_TO DO_. Reproduce the data below in full and exclude every picture.

= = = = =

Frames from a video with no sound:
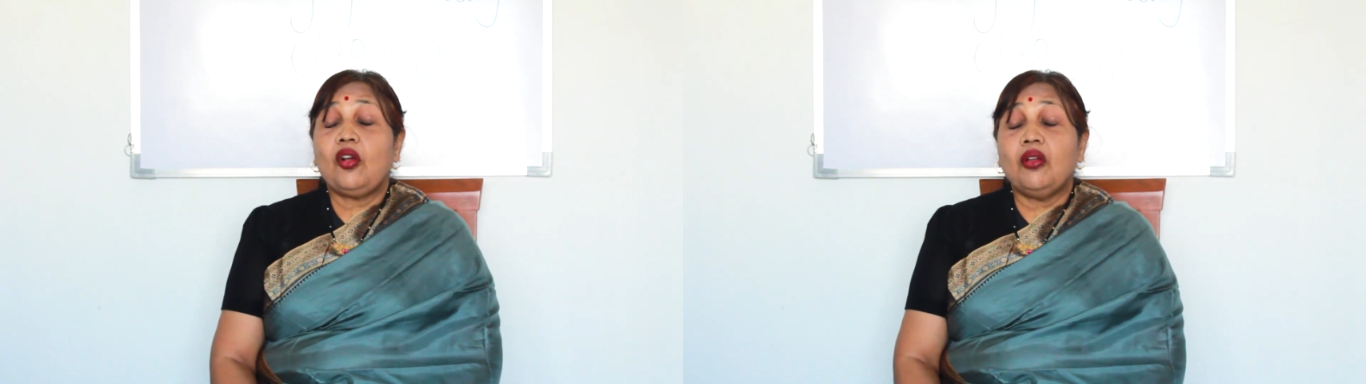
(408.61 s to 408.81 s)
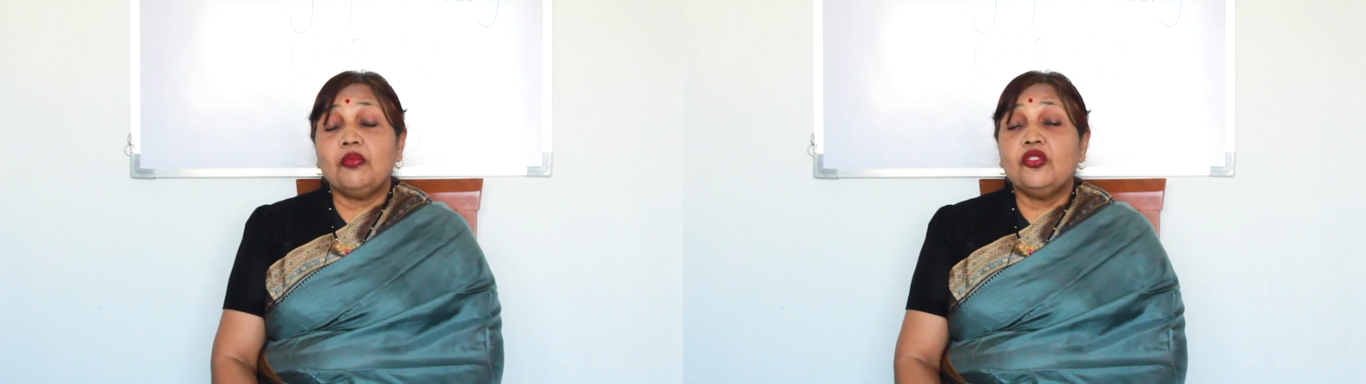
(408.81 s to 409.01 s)

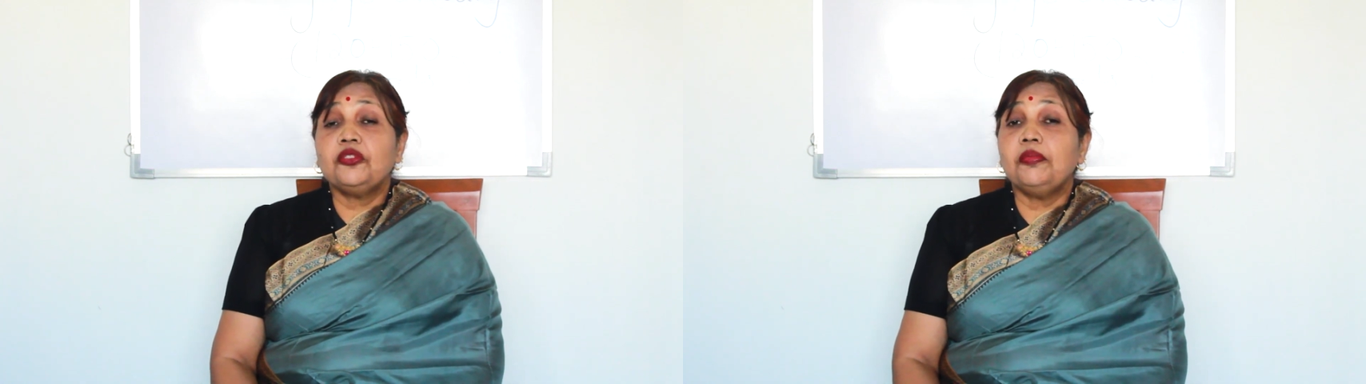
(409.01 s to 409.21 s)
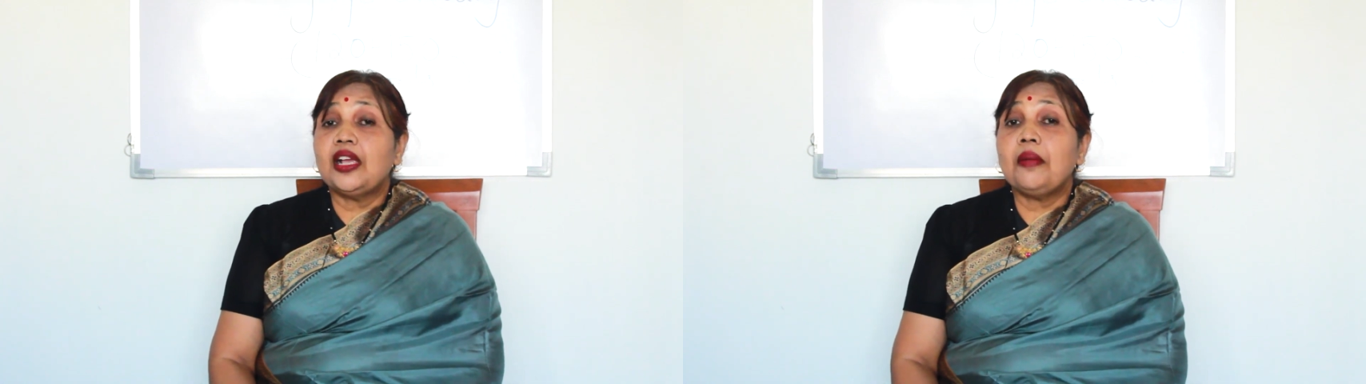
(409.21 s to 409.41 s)

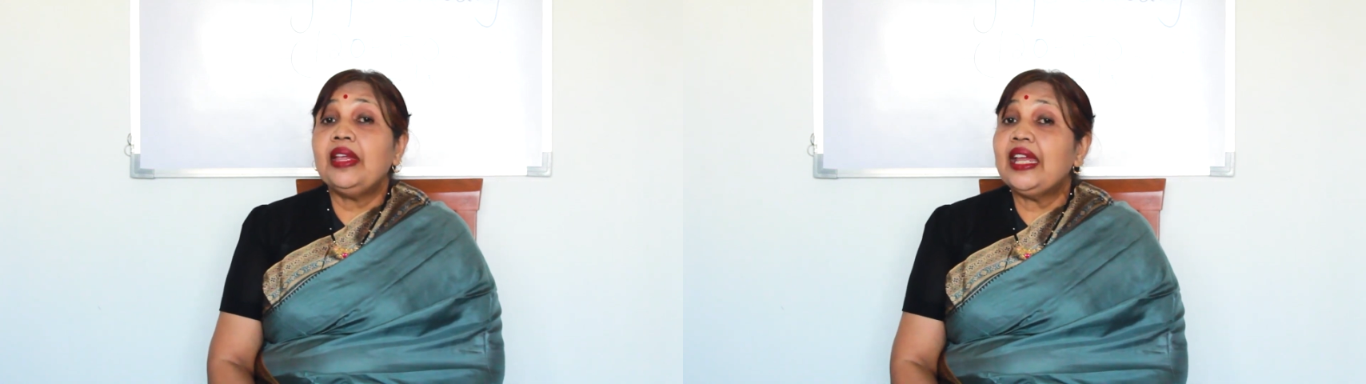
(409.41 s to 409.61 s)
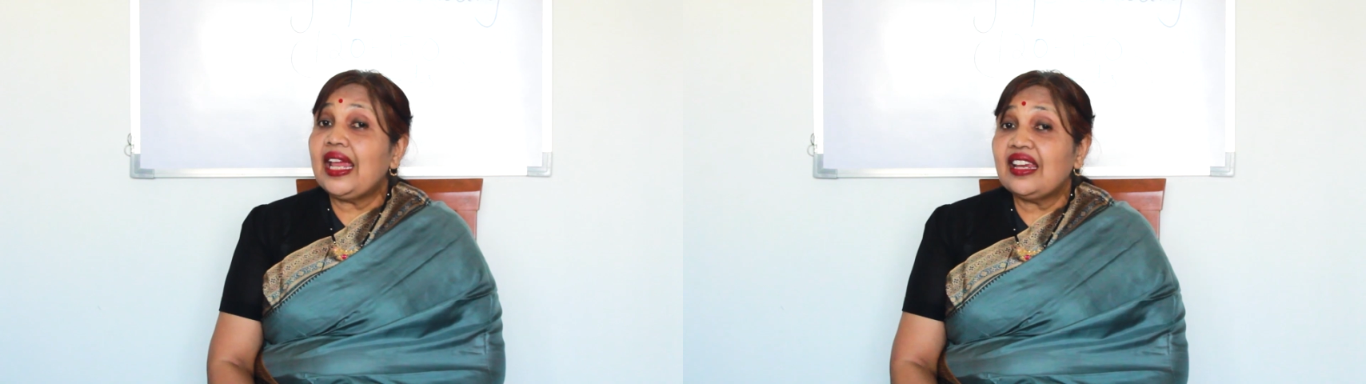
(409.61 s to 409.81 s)
almost
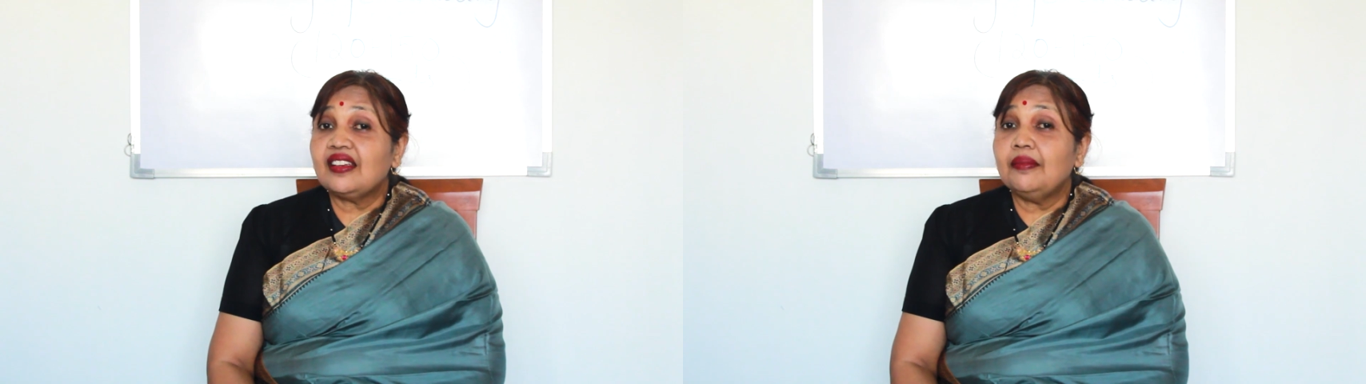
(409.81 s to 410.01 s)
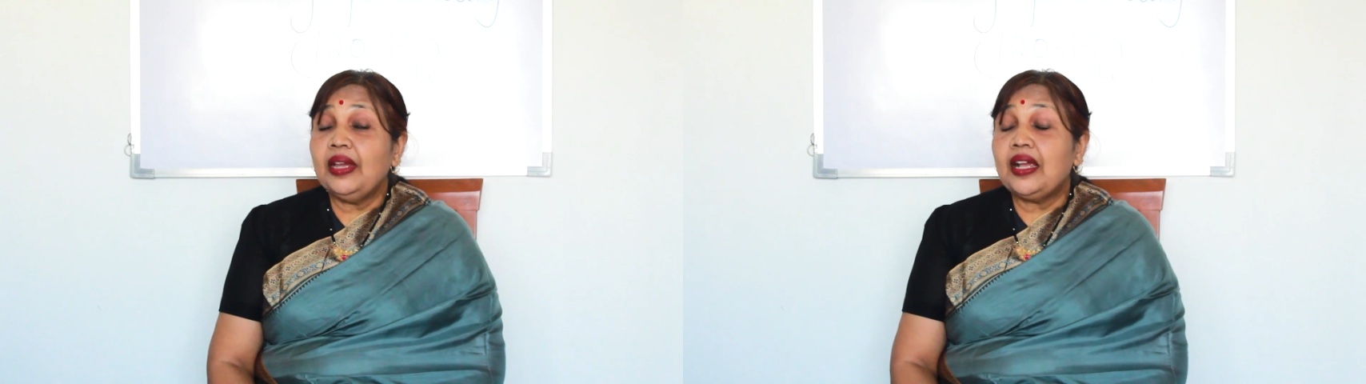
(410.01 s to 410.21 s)

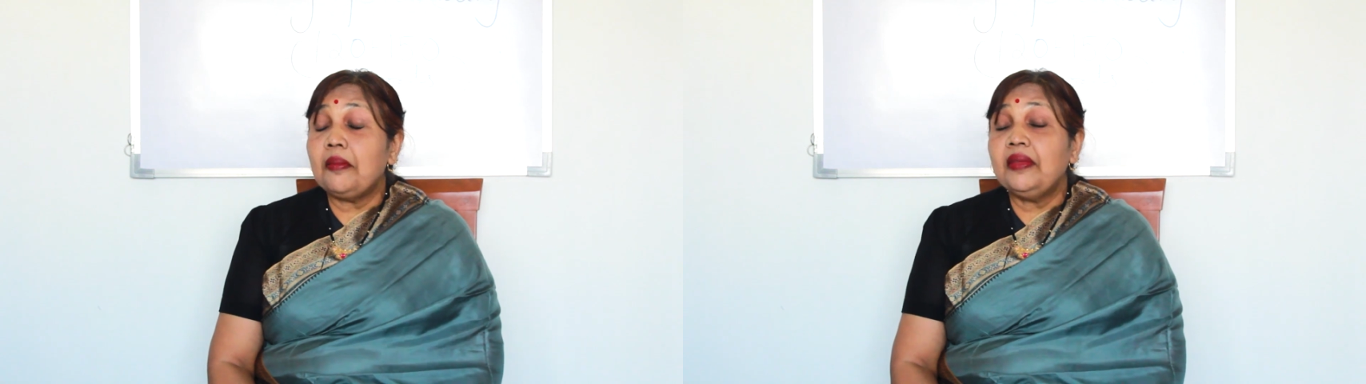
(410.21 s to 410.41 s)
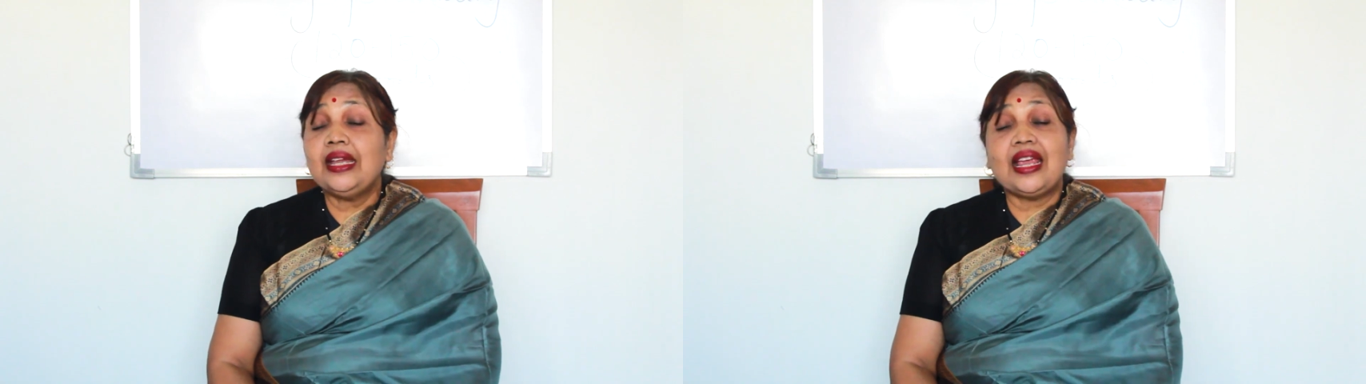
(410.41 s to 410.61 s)

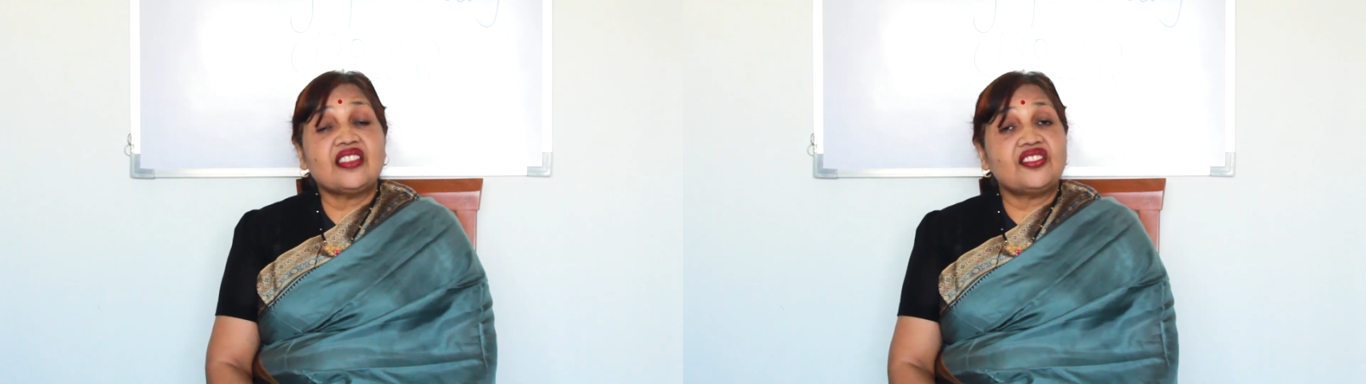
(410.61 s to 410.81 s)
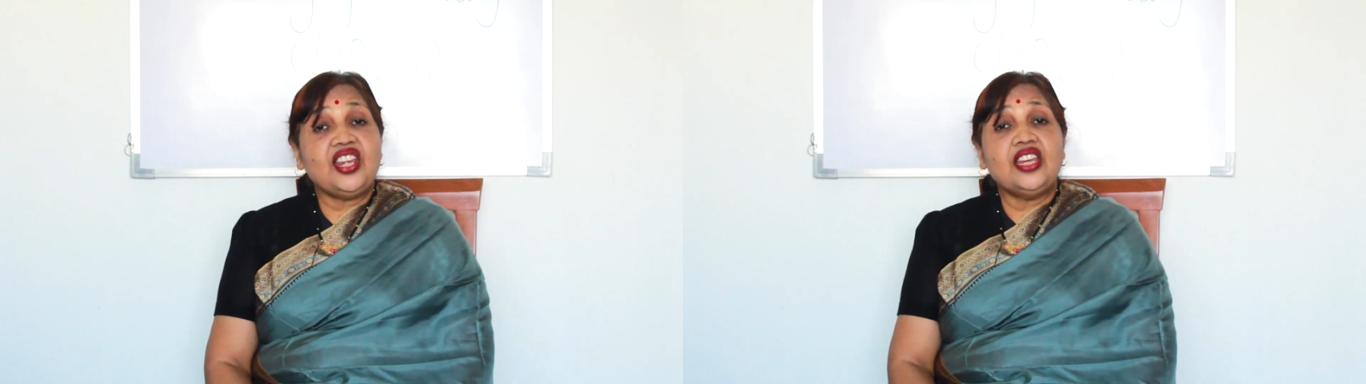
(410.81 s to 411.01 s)
becoming
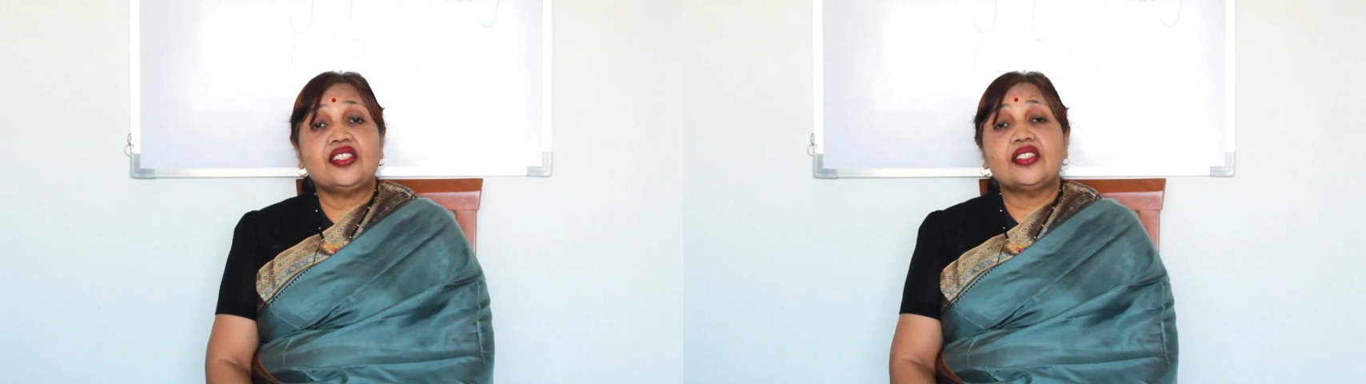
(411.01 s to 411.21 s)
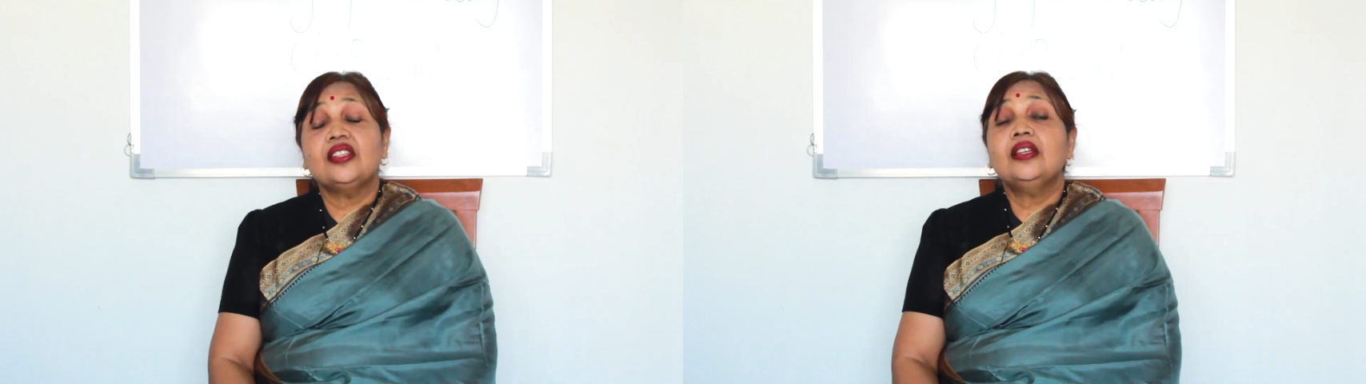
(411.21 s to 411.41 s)

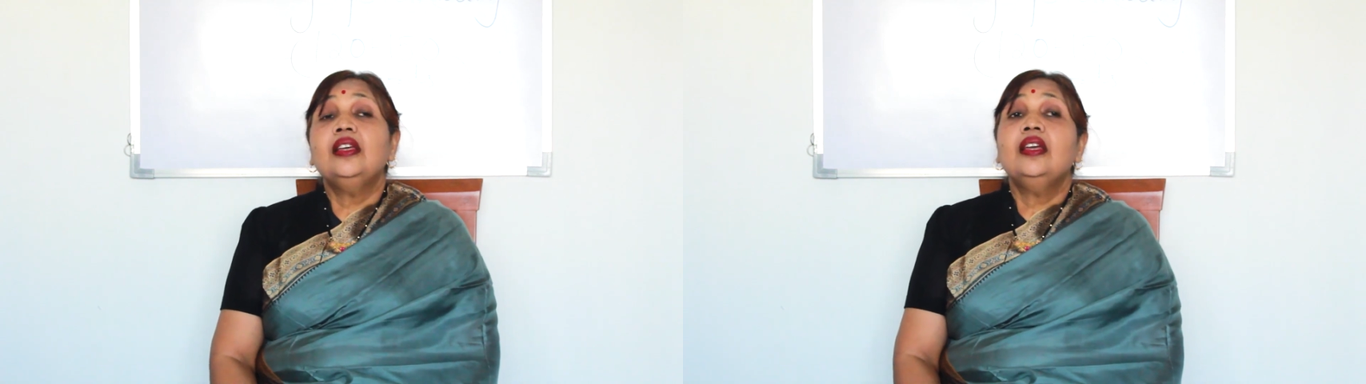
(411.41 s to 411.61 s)
extinct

= = = = =

_ANSWER AREA_.
Frames from a video with no sound:
(408.61 s to 408.81 s)
(408.81 s to 409.01 s)

(409.01 s to 409.21 s)
(409.21 s to 409.41 s)

(409.41 s to 409.61 s)
(409.61 s to 409.81 s)
almost
(409.81 s to 410.01 s)
(410.01 s to 410.21 s)

(410.21 s to 410.41 s)
(410.41 s to 410.61 s)

(410.61 s to 410.81 s)
(410.81 s to 411.01 s)
becoming
(411.01 s to 411.21 s)
(411.21 s to 411.41 s)

(411.41 s to 411.61 s)
extinct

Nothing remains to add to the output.